[Exercise details] Each entry should be restated word for word, with all pictures left out.

Records drawn from a dataset:
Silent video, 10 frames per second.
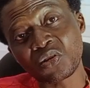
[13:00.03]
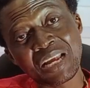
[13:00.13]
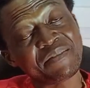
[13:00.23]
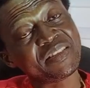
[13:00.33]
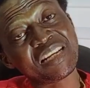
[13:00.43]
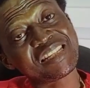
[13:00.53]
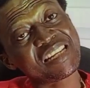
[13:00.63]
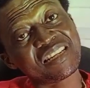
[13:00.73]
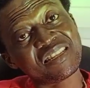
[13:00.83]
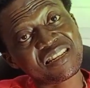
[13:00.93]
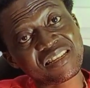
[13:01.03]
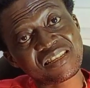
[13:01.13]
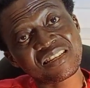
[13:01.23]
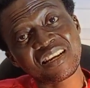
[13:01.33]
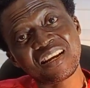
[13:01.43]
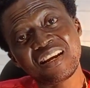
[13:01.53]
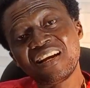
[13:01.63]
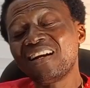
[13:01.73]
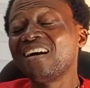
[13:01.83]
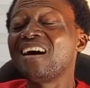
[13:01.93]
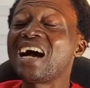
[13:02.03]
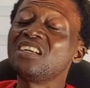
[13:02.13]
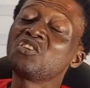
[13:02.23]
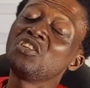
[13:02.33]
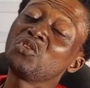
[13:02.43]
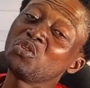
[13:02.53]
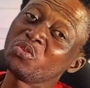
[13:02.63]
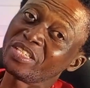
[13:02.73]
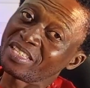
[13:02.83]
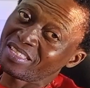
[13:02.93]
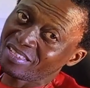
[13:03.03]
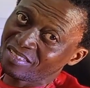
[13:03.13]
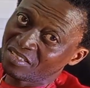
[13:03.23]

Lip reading: come to life in the next 10 years. How are you going to do it?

[Solution for this exercise]
Silent video, 10 frames per second.
[13:00.03]
[13:00.13]
[13:00.23]
[13:00.33]
[13:00.43]
[13:00.53]
[13:00.63]
[13:00.73]
[13:00.83]
[13:00.93]
[13:01.03]
[13:01.13]
[13:01.23]
[13:01.33]
[13:01.43]
[13:01.53]
[13:01.63]
[13:01.73]
[13:01.83]
[13:01.93]
[13:02.03]
[13:02.13]
[13:02.23]
[13:02.33]
[13:02.43]
[13:02.53]
[13:02.63]
[13:02.73]
[13:02.83]
[13:02.93]
[13:03.03]
[13:03.13]
[13:03.23]

Lip reading: come to life in the next 10 years. How are you going to do it?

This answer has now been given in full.